According to the invention, the tube plate is of light construction, a heavy support plate is disposed directly behind said tube plate and supported by the vessel wall, the tubes project through openings in the support plate, the tubes rest on the side remote from the tube plate on the support plate via rings secured on the tube which have passage openings for the cooling water or the like which adjoin continuous gaps disposed round the tubes, and the space between the tube plate and the support plate lying therebehind is provided with a supply for the cooling water or the like. In such a construction, the tube plate is supported by the heavy support plate. Due to the gap between the tubes and the wall of the openings in the support plate the tubes are effectively cooled over the entire length. The cooling water or the like flows in constrained manner round the tubes. The tube plate is also effectively cooled on the rear side because the cooling water or the like flows along said side.
In a convenient further development of the invention the supply means for the cooling water or the like is formed by a tube which is led through an opening in the support plate and sealingly secured in the latter and the end of which is secured to the tube plate to provide an additional supporting effect, said tube comprising openings in the portion lying between the tube plate and the support plate. The cooling water or the like is thus supplied centrally. If the gaps between the tube and the support plate are not made too wide, a pressure drop occurs across said gaps so that the cooling liquid is distributed uniformly over said gaps and over the tube plate.

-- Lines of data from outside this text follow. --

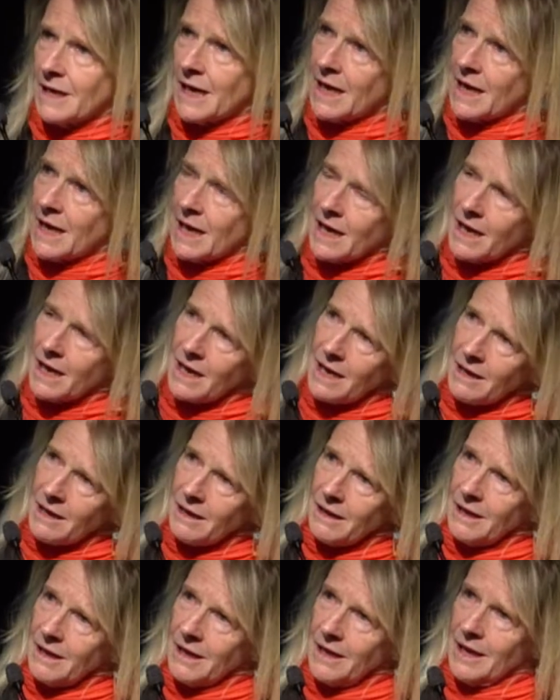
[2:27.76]
uh,
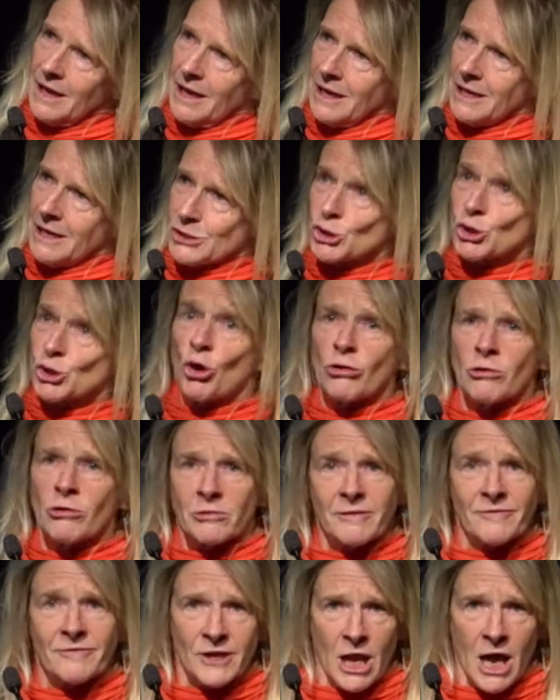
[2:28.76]

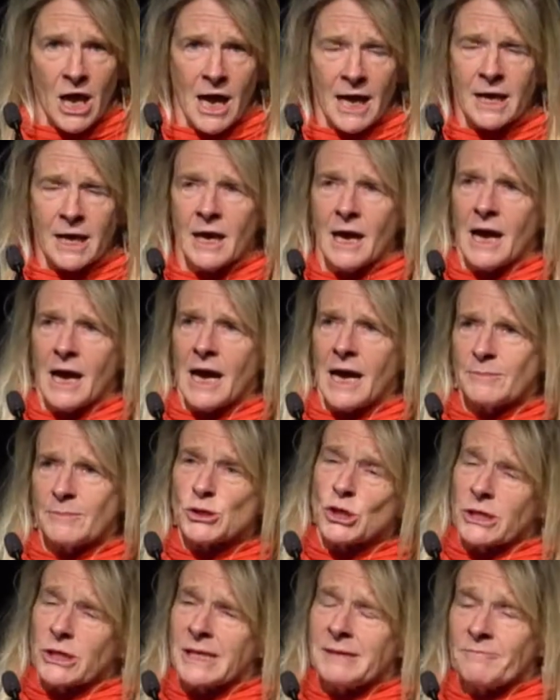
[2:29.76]
stronger, if you like,
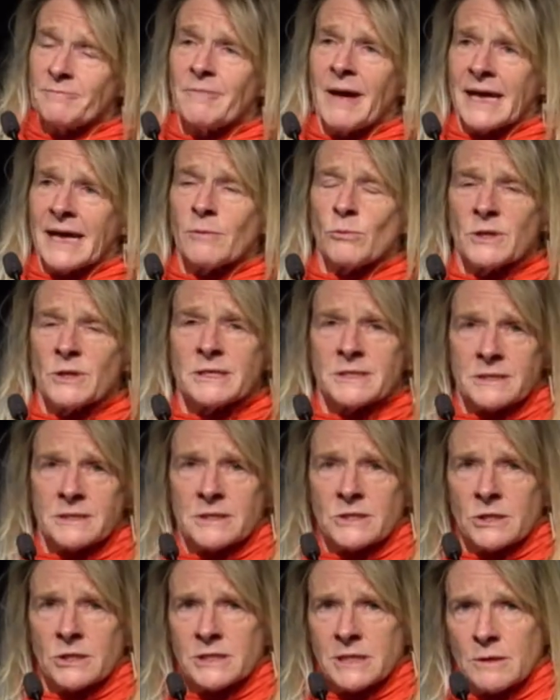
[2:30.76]
um, certainly make it with,
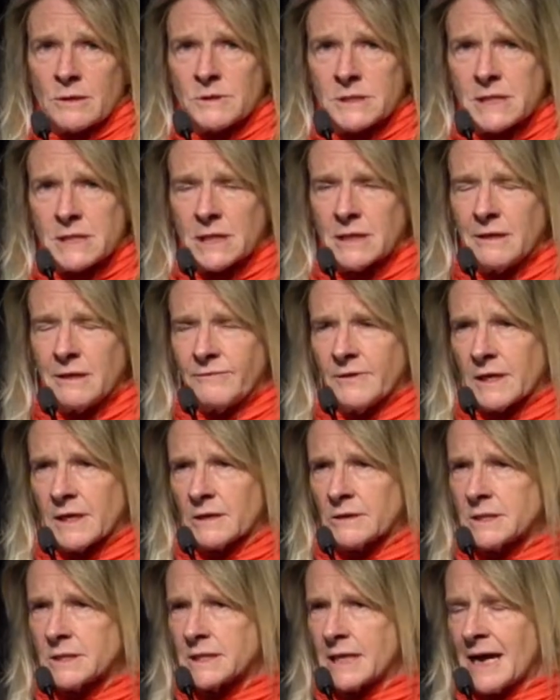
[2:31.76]
associated with
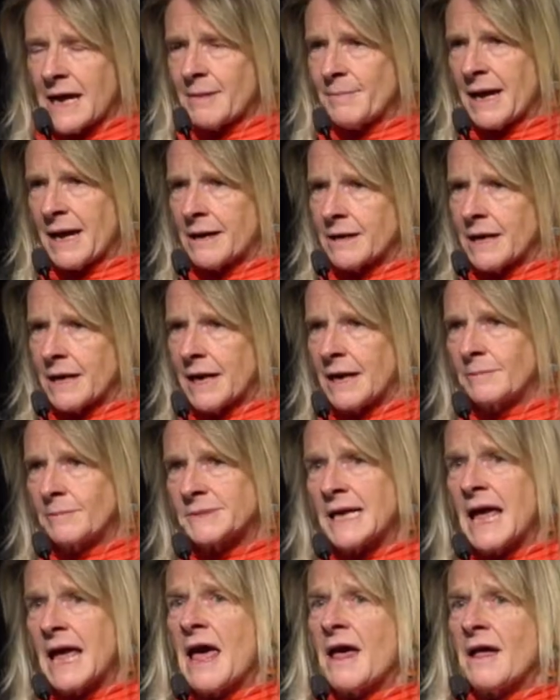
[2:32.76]
significant um,
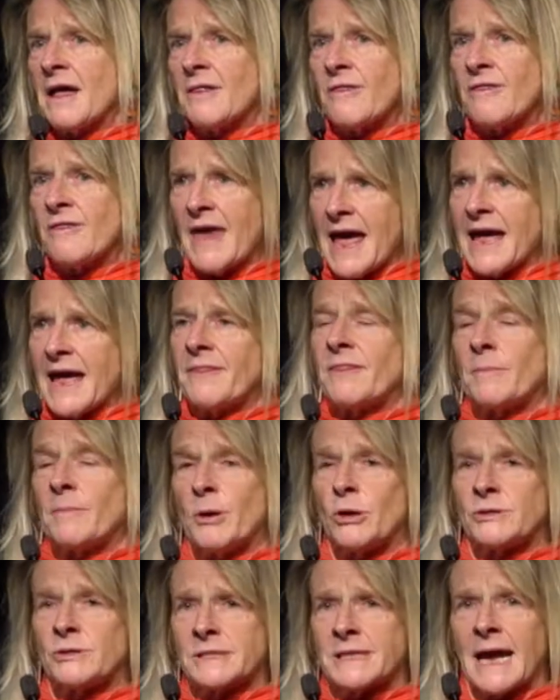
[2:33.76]
outcomes than the
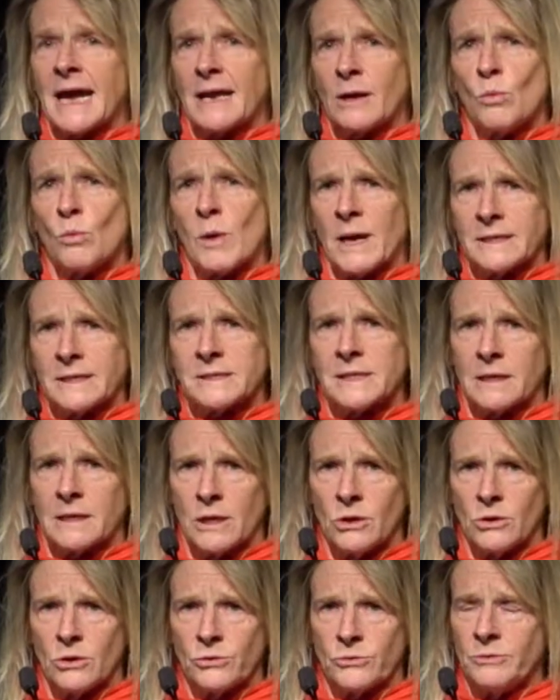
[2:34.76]
postnatal ones
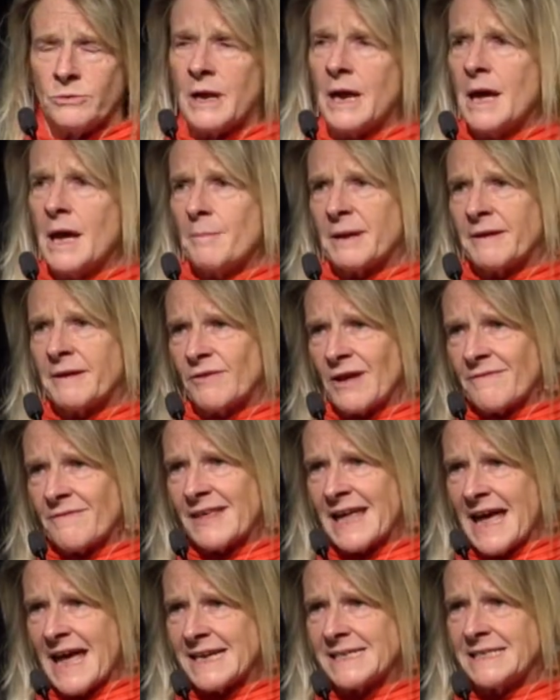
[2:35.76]
alone. But if you
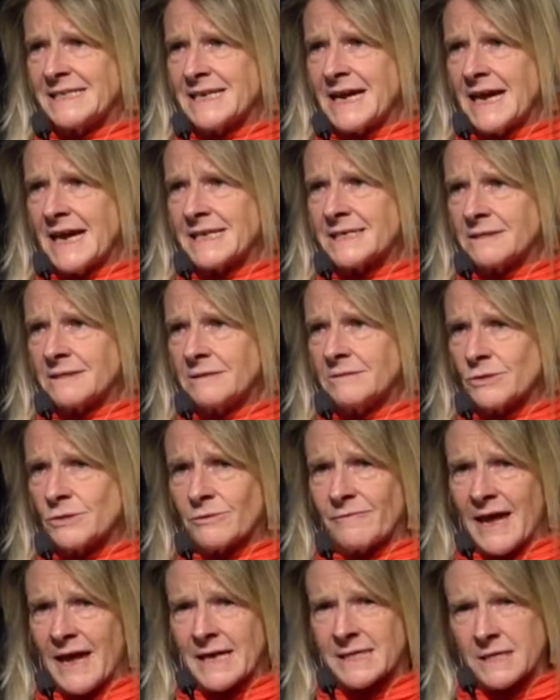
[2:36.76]
have the antenatal
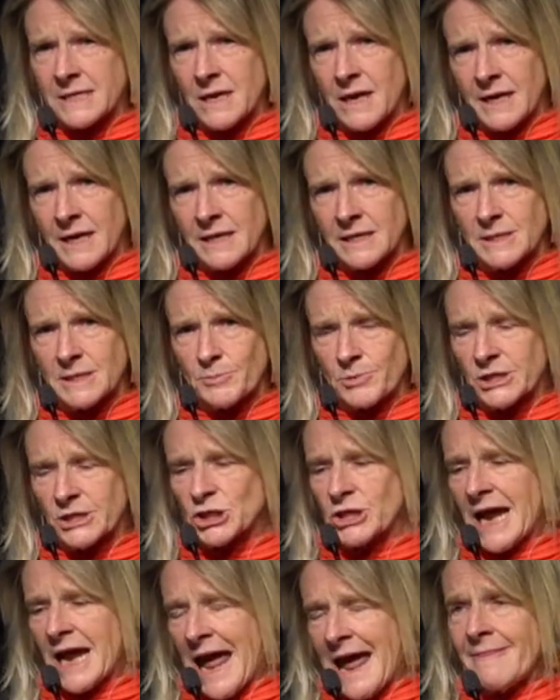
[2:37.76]
sort of anxiety and
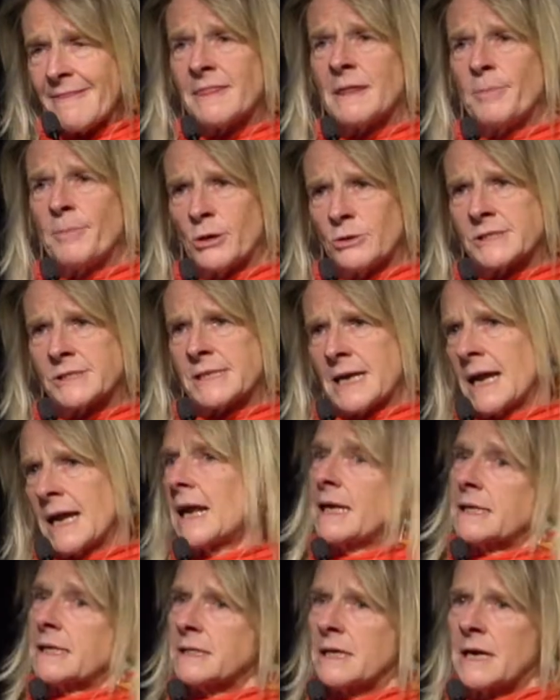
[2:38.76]
depression and the
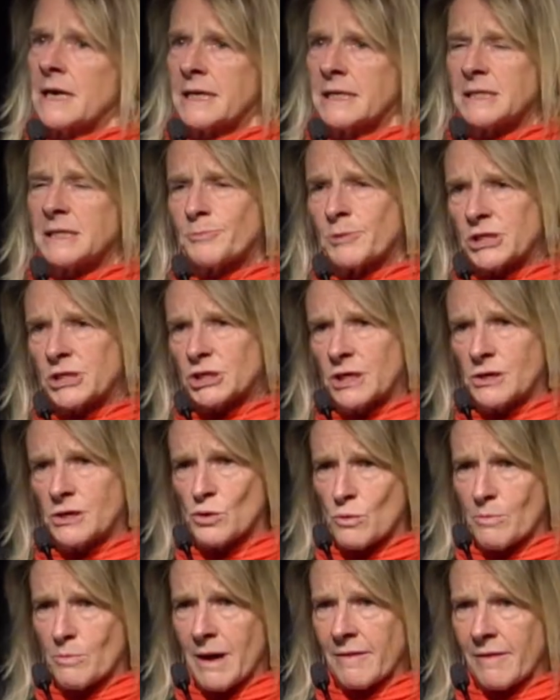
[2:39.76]
postnatal anxiety and depression
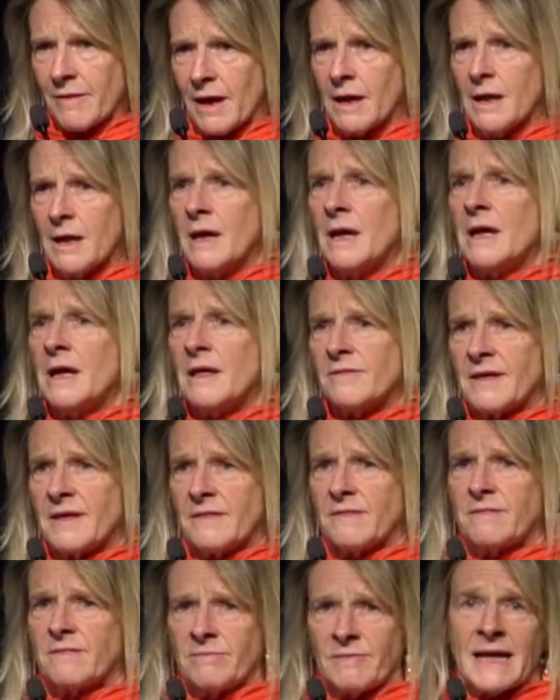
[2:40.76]
in your mother,
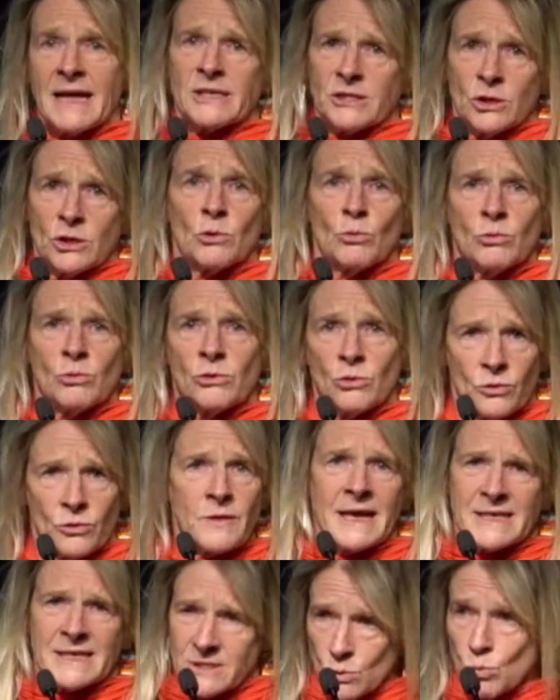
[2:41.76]
then that you're,
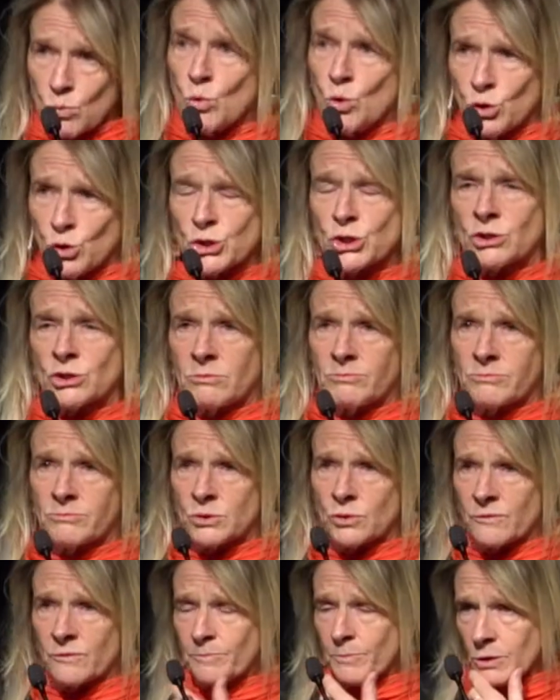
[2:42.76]
you're, that's the worst
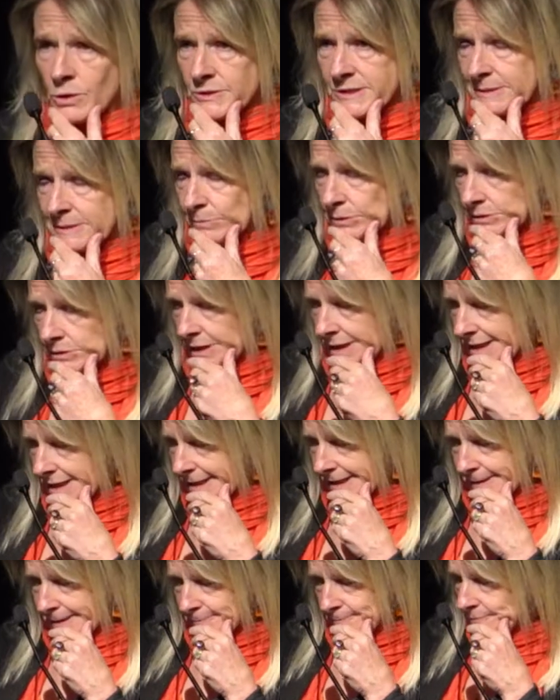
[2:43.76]
sort of possible
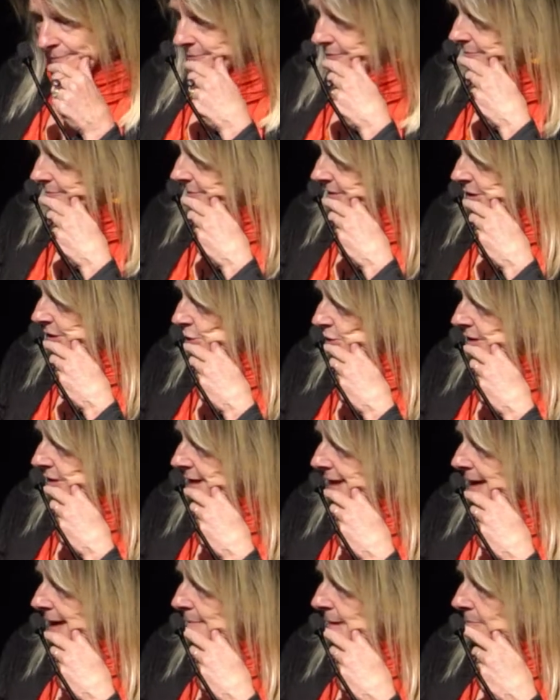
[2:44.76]
um, that you
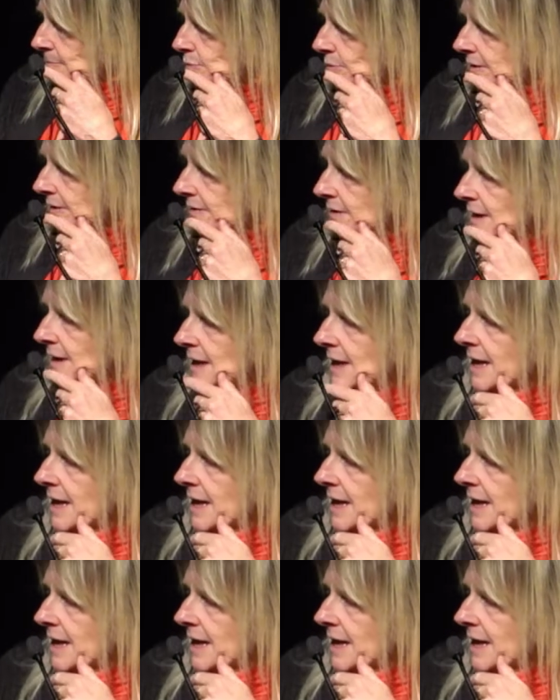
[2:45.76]
can come up with.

Furthermore, according to the invention, the supply tube for the cooling water or the like is connected to the support plate only on the side of said plate remote from the tube plate and between the portion of the tubes projecting through the support plate and the wall of the opening an encircling gap open at one end is present. In such a construction gap, corrosion is avoided between the vessel wall and the supply tube.
According to the invention, the tube plate is bent at the edges and welded with the edge to the support plate. An additional flange connection for mounting the tube plate is then not necessary.
Finally, according to the invention the rings round the tubes may be fixedly welded and supported by rings fixedly welded thereto or integral therewith with passage openings in central manner in appropriate recessed areas of the support plate disposed round the tubes. Due to the recessed areas, it is ensured that the gap round the tube is of uniform width throughout. This is important for proper uniform cooling of the tubes in the support plate.
FIG. 1 shows an apparatus according to the invention in section; and
FIG. 2 is a detail of FIG. 1 shown in section on an enlarged scale.
The apparatus comprises a vessel 1 in which the helical convolutions of tubes 2 are accommodated. The vessel has a discharge 3 for cooling water or the like. The tubes 2 adjoin a plurality of collecting boxes 4 which are connected to a discharge 5 for the gas. The tubes 2 project through openings 6 in a heavy support plate 7. The ends of the tubes are secured in a tube plate 8 which is bent at the edges and welded at 9 with the edges to the support plate 7. The support plate 7 is welded to the vessel 1. Furthermore, the support plate rests on a vessel 10 which forms a chamber 11 for the hot gas. The chamber 11 has a supply tube 12 for said hot gas. The vessel 10 is lined on the inside with an insulating layer 13. The latter protects the wall of the vessel 10 which is to withstand the high gas pressure.
Cooling liquid can be supplied to the chamber 14 between the tube plate 8 and the support plate 7 via a tube 15. The tube 15 projects through an opening 16 in the plate 7. Between the wall of the opening 16 and the tube 15, there is a wide gap 17. Near the upper edge of the support plate, the tube 15 is welded to said plate 7. Furthermore, the tube 15 is welded at the end at 18 to the tube plate 8. The tube has openings 19 which open into the space 14. Welded to the tubes 2 is a ring 20. A tubular ring 21 with openings 23 is fixedly welded to the ring 20 and supported in a matching recess 22 in the plate 7 so that the ring 21 and the tube 2 are centered with respect to the opening 16.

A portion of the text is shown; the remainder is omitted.